Wednesday, March 23, 2011

Thank You For It All

I was a devoted Christian from my early childhood until my late teen years. I gave my heart to the Lord and strived to live my life for Him. I wanted everything I did to reflect His word and I dedicated my life to this. I felt His love and grace at all times and through Him I saw this world in a completely different light. That feeling... it's something not of this world. It cannot be recreated without Him. When I've been asked how I know He exists, I think of that feeling. It's warm, full of love, and it radiates in every part of your being. It's a hard thing to explain, but when you feel it you cannot doubt Him. I spent hours dreaming of His plans for me. I had no idea what they were, but I couldn't wait to find out.

I went through a few years where I backslid into the world and my natural ways. I'm so very far from perfect, and I guess you could say I went through a rebellious stage. I hated who I became, but once you're there it's hard to come back. It's easier to live that way, lets face it. We're born sinners, and it's a struggle to stray away from it. 
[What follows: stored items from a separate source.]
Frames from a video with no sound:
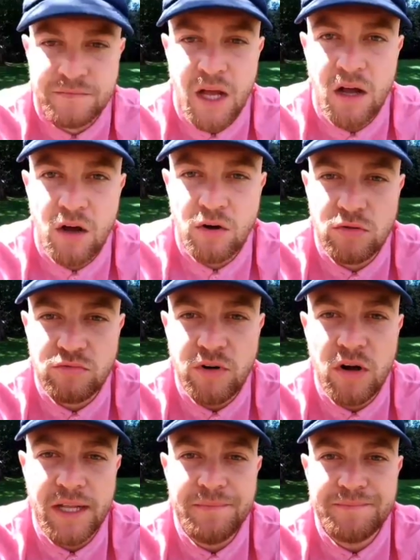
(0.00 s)

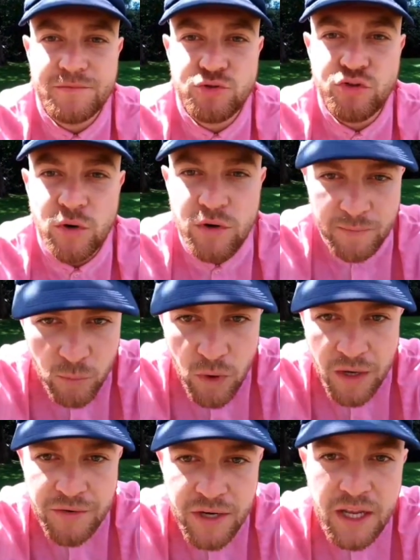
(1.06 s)
Alrighty, drill number
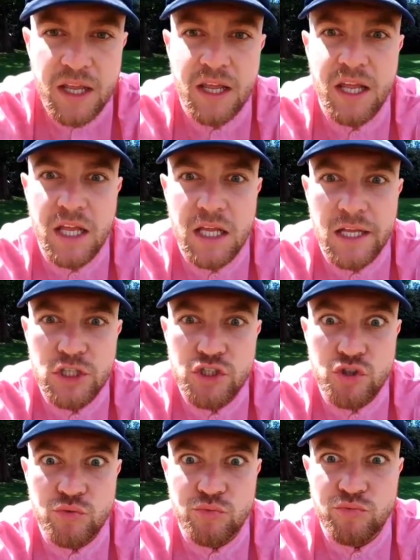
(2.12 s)
1 is
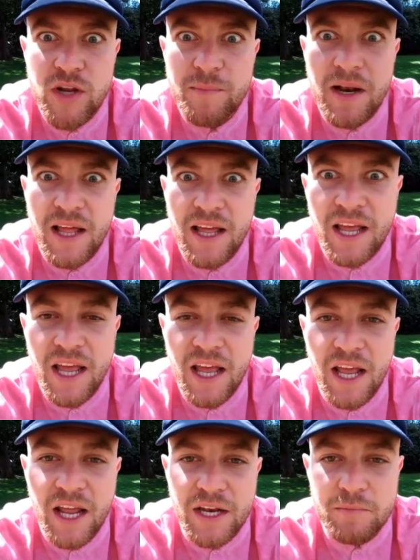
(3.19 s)

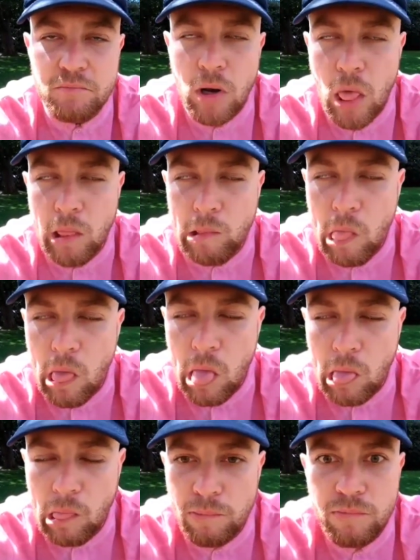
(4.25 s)
dribbling.
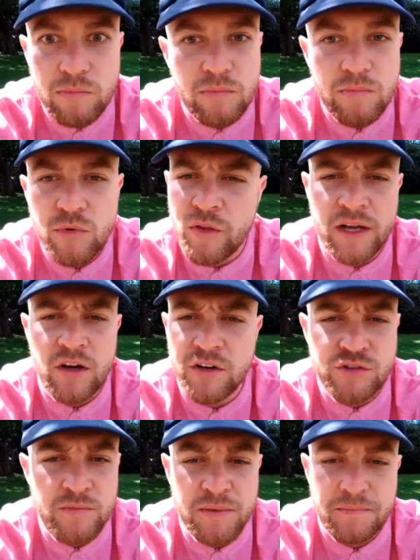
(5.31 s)
Not that kind of
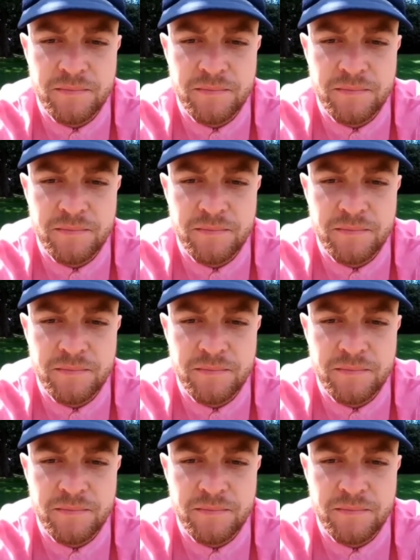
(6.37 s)
dribbling.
Then there was Madison. My silly little bunny. I never in my wildest dreams thought that what I have gone through with her would result in me kneel bent in front of God asking for His grace. I always saw myself rededicating my life, but I figured it would be in church during a Sunday service.
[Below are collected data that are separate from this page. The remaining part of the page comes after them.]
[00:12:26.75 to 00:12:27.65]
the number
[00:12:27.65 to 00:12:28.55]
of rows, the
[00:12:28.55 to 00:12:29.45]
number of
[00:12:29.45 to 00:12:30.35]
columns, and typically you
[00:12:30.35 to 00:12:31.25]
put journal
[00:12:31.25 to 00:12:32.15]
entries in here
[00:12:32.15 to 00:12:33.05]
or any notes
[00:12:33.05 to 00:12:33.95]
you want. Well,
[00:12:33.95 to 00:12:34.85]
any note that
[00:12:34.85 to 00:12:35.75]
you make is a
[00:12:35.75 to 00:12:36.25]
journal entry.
When I first got the news of Madison's diagnoses, it was the worst state my heart has ever been in. I was completely and utterly broken. It's shameful that it took me to come to my weakest point to ask His forgiveness, but I serve a forgiving God. I'm so thankful for that. All of the sudden it was as though the weight had been lifted and I had strength.
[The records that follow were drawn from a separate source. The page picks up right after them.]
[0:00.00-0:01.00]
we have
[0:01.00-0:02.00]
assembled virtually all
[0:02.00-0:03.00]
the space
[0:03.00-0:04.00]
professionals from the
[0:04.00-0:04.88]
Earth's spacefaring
I have that feeling back now. That happy warm feeling I missed so much. I have days where I feel discouraged and lost, but in my heart I know without a shadow of a doubt that He's with me. I don't have to be afraid anymore. I don't have to worry about my daughter or any other aspect of my life because He has taken that burden from me. It's in His control, and I trust that.

I need Him. I don't deserve it. I'm not worthy of it, but thank you, Lord, for your undying love.

I'll never be able to successfully put into words how thankful I am. Years ago when I dreamed about His plans for me this never came to mind. I didn't think it would involve heart ache and so much struggle, But thank you, God, for it all. She's alive, and she's happy. There are so many others with far less than what I've been given, and I'm blessed. So blessed. This is part of His plan. She's part of His plan. He's got something in store for my whole family and I can't wait for the journey.

Thank you to my beautiful daughter for helping me see this all. Without her, there's no telling where I would be.

"You are my strength
My shield, my portion, deliverer,
My shelter, strong tower,
My very present help in time of need."